Monday, January 6, 2025 - Russia has vowed retaliation on Ukraine after claiming to have shot down eight US-made ATACMS missiles fired by Ukraine on Saturday morning, January 4.
The Russian government sees the use of such missiles, which have a range of up to 300 kilometers (186 miles), as a major escalation.
The
country’s air defenses shot down the eight ballistic missiles alongside 72
aircraft-type unmanned aerial vehicles (UAVs), Russia’s Ministry of Defense
said. It added that “these actions by the Kyiv regime, which is supported by
Western curators, will be met with retaliation.”
The
statement said several drones were destroyed in the Leningrad region in the
north-west and one in Kursk, where Ukraine launched a surprise attack late last
summer.
The
outgoing US President Joe Biden approved Kyiv’s use of ATACMS in November –
saying in part it was in response to Russia expanding the conflict by deploying
North Korean troops.
Russian
President Vladimir Putin has threatened to respond to Ukrainian strikes using
ATACMS with Russia’s new nuclear-capable ballistic missile “Oreshnik.”
Last month,
Putin suggested that it could be fired at the capital Kyiv as a test of
Western-supplied air defense systems.
The first
and only launch of the experimental weapon targeted Ukraine’s Dnipro region on
the morning of November 21. The Ukrainian drone attacks forced temporary
restrictions to be introduced at an airport in St.
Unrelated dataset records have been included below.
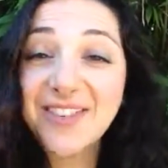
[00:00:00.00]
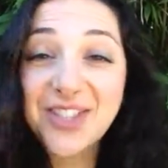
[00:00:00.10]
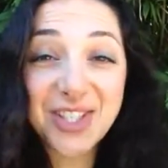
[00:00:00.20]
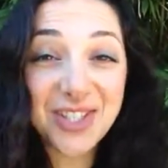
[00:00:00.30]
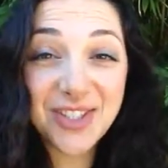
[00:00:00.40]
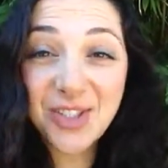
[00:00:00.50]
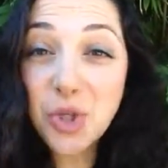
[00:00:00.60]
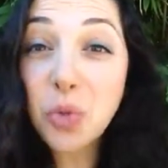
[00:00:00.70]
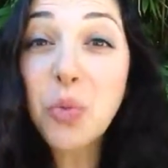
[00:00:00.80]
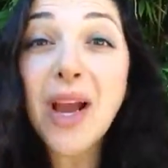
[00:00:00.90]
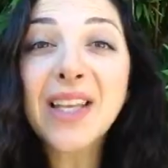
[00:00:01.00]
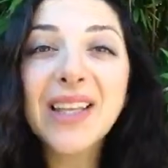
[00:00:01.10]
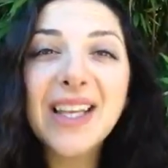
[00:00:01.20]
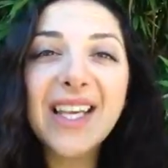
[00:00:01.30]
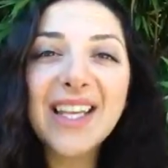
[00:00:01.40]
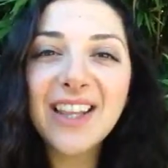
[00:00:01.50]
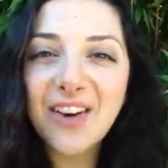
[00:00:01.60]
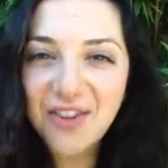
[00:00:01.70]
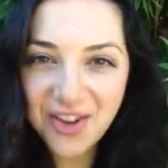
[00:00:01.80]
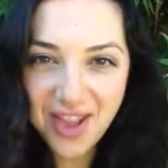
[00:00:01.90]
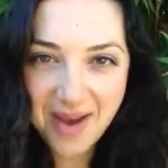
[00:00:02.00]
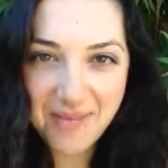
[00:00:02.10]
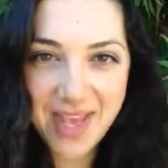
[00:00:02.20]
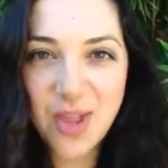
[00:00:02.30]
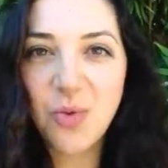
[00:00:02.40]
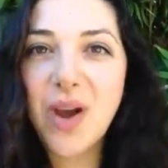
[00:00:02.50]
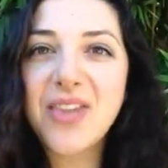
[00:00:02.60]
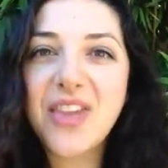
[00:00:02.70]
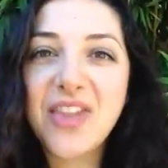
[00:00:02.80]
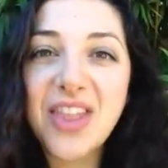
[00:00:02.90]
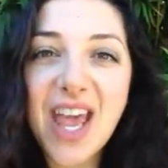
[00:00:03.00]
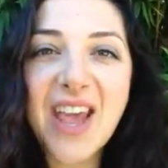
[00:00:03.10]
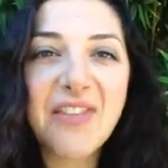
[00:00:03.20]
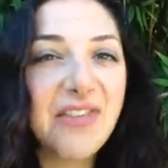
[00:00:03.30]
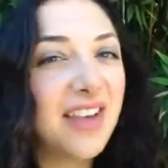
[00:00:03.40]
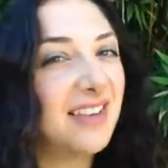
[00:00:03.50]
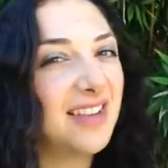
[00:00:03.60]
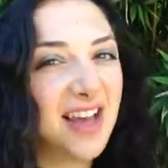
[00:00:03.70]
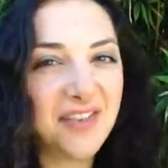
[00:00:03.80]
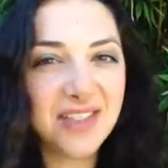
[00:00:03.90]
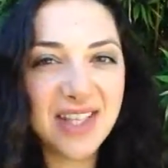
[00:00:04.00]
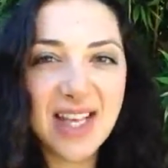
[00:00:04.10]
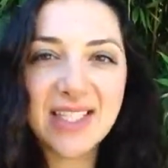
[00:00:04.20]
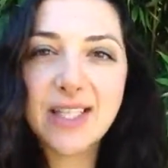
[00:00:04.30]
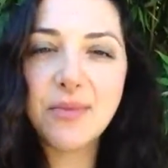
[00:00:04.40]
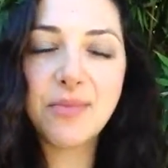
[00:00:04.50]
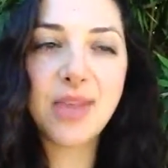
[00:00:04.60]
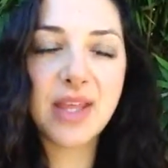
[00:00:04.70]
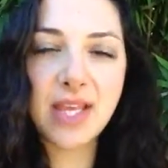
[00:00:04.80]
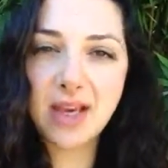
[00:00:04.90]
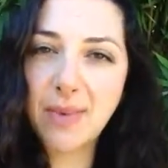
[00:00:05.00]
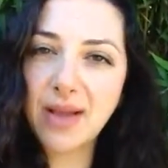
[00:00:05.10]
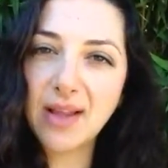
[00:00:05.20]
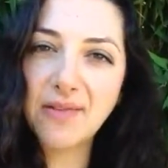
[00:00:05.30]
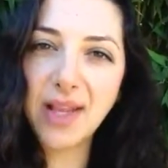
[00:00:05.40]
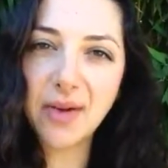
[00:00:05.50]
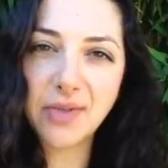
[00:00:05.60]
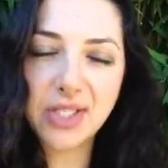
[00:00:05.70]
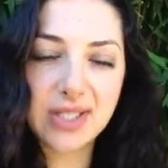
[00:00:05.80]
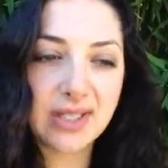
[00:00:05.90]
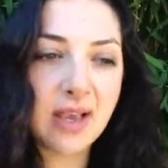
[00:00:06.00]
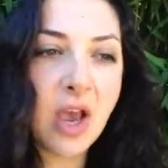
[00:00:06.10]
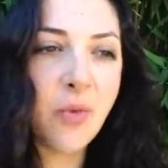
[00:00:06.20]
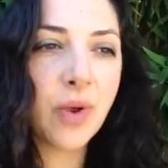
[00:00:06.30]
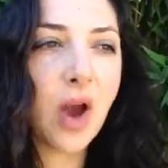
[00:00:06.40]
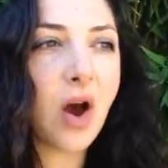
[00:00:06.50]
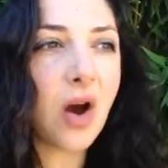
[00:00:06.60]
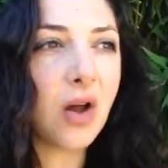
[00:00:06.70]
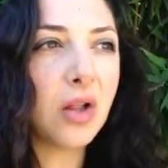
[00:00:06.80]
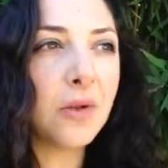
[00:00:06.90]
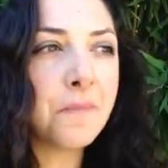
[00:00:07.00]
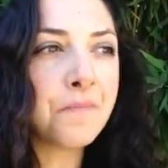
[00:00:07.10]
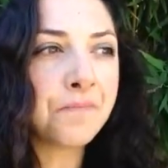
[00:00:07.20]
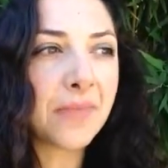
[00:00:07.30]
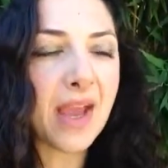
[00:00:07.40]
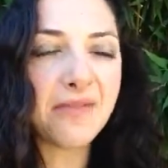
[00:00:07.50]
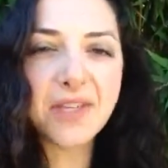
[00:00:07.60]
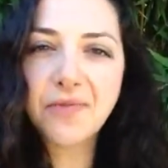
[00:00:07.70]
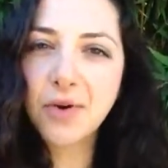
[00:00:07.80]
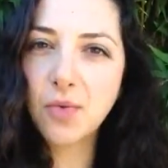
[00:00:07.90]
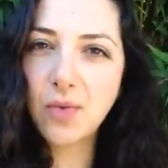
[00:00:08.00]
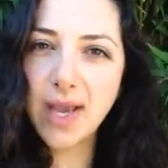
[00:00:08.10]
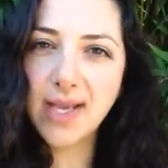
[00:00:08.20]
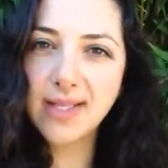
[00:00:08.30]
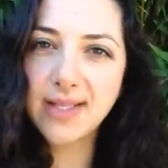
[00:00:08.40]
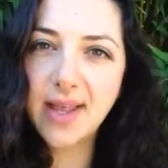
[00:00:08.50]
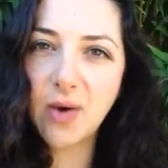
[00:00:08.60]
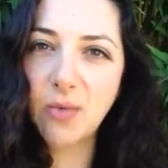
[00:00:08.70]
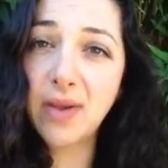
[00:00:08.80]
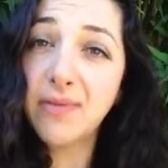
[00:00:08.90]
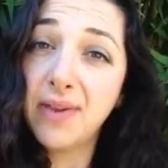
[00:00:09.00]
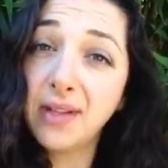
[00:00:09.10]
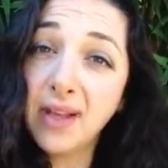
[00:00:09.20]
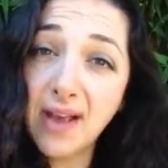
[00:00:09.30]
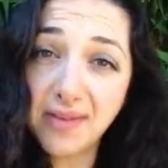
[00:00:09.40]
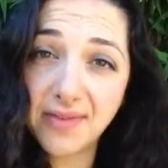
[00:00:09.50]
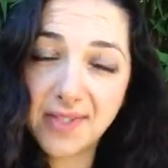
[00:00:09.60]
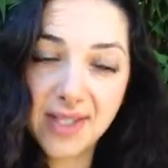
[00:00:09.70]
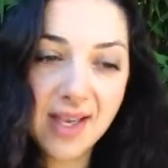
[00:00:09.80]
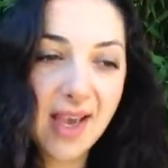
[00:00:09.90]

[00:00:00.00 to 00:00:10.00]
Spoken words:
just directly love on them in the way that they feel loved. And that's the thing about love languages. We all have different ways that we feel loved.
Petersburg, Russian state
media agency TASS reported.
The
governor of Leningrad oblast, Aleksandr Drozdenko, said in a statement on
Telegram that the “night and morning of January 4 were record-breaking in terms
of the number of UAVs destroyed,” with four shot down over his region.
A
Ukrainian security official, Andrii Kovalenko, said a seaport in Leningrad was
targeted, calling it an “instrument of economic and military survival for
Russia in isolation.”
Russia’s
defense ministry said on Saturday that its forces had taken control of the
village of Nadiya in Ukraine’s eastern Luhansk region. In Donetsk, the hub of
Pokrovsk is under growing Russian pressure as Ukrainian forces lose ground to
the south and east of the town.
Ukraine is
also concerned that the incoming Trump administration could cut vital military
aid; Trump himself has vowed to end the conflict.